YOUR GOAL: Apart from pictures, transcribe exactly each line from the one containing "[2:41.43-2:42.43]" through the final line of the listing below.

....................

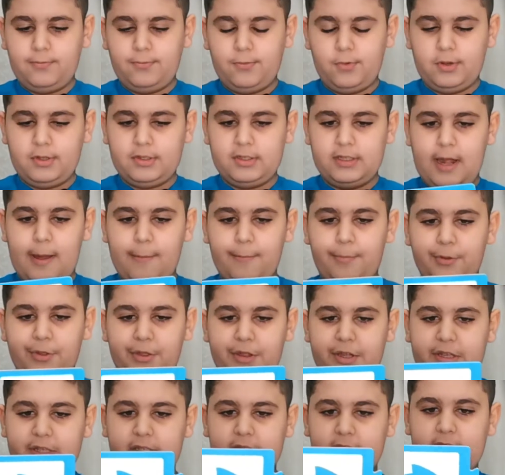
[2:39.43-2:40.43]
For example,
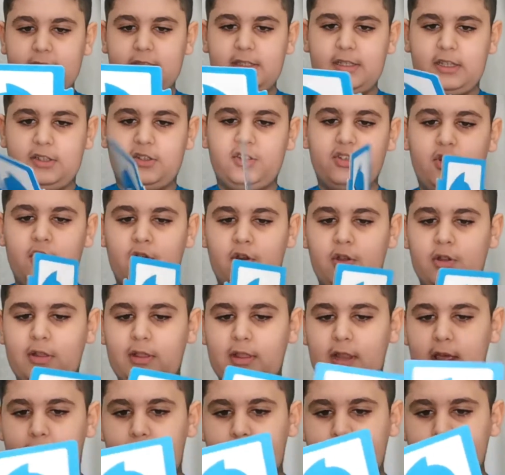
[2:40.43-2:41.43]
this is a turn
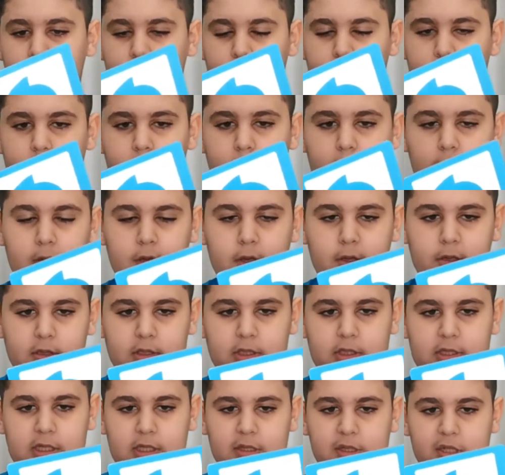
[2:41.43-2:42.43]
left. You
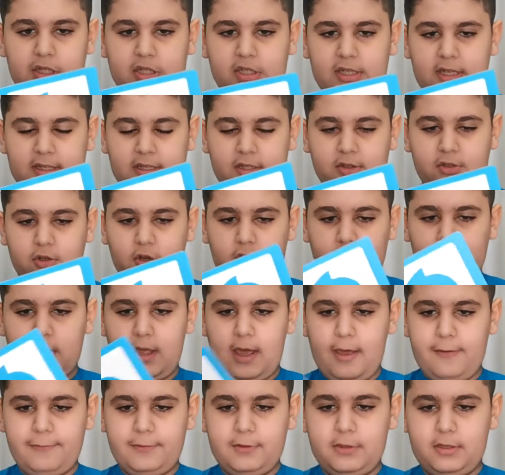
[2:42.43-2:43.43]
see this says turn
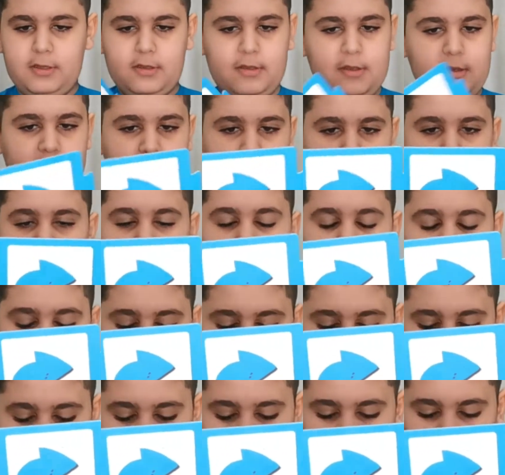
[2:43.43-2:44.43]
left. This
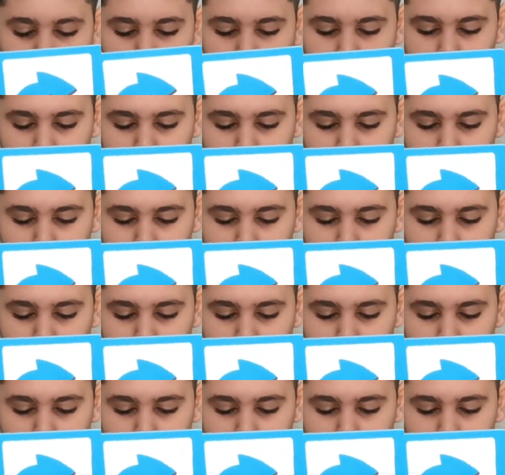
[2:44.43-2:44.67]
says turn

....................

EXERCISE ANSWER:
[2:41.43-2:42.43]
left. You
[2:42.43-2:43.43]
see this says turn
[2:43.43-2:44.43]
left. This
[2:44.43-2:44.67]
says turn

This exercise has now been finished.